College of Economics, Sichuan Agricultural University, Chengdu, China.
Environ Sci Pollut Res Int. 2020 Apr;27(12):13575-13589. doi: 10.1007/s11356-019-07501-z. Epub 2020 Feb 6.
Increasing population and food demand has led to steadily declining resources as a result of over-exploitation and fossil fuel consumption that cause air contamination and reduce soil fertility. Therefore, this study aimed to investigate the correlation between air pollution, energy consumption, and the contribution of agriculture to national GDP. Secondary study data covering two decades were collected from different sources, and an autoregressive distributed lag (ARDL) bounds testing model was employed to determine long-run and short-run correlations.
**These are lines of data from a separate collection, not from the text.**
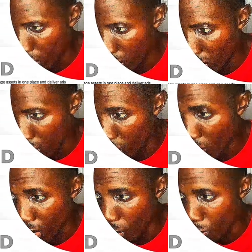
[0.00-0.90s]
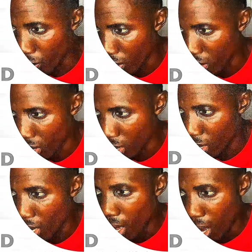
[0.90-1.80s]
This is just an option. I said
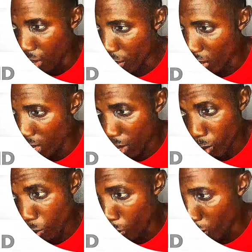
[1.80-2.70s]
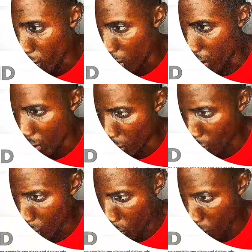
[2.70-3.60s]
additional setup optional. You
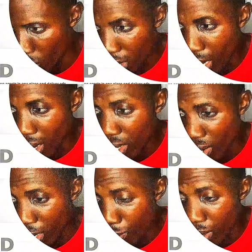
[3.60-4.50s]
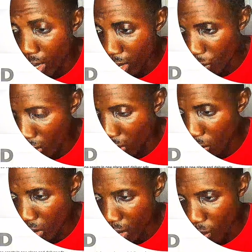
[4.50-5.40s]
know, so since the account already been linked already,
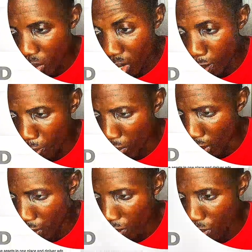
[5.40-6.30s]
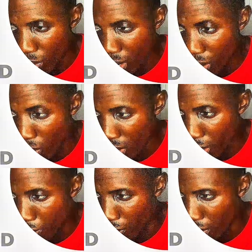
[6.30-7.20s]
just click on skip for now. You click on skip for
First, the unit root test was used to determine the stationarity of variables, and results showed that variables were integrated at level, ARDL co-integration equation estimation, which rejected the null hypothesis at less than 5% significance level. Further, based on the results of the ARDL bounds testing model, F-statistic values exceeded the upper bound value. This entire model was adjusted at a speed of -2.364 towards long-run equilibrium. In addition, CUSUM test and CUSUMSQ test results confirmed the goodness of fit of this model. In light of the resulting policy implications, the Chinese government may consider measures to improve the agricultural industry to meet the food demand for the fast-growing population while maintaining a healthy environment and safeguarding the available limited resources for future generations.
人口增长和粮食需求的增加导致资源不断减少,这是由于过度开采和化石燃料消耗造成的空气污染和土壤肥力下降。因此,本研究旨在探讨空气污染、能源消耗以及农业对国民生产总值的贡献之间的相关性。本研究从不同来源收集了涵盖二十年的二手研究数据,并采用自回归分布滞后 (ARDL) 边界检验模型来确定长期和短期相关性。首先,使用单位根检验来确定变量的稳定性,结果表明变量在水平上是整合的,ARDL 协整方程估计在 5%的显著性水平下拒绝了零假设。此外,根据 ARDL 边界检验模型的结果,F 统计量值超过了上限值。整个模型以 -2.364 的速度向长期均衡调整。此外,CUSUM 检验和 CUSUMSQ 检验结果证实了该模型的拟合优度。鉴于由此产生的政策影响,中国政府可能会考虑采取措施改善农业,以满足快速增长的人口对粮食的需求,同时保持健康的环境和保护未来几代人可用的有限资源。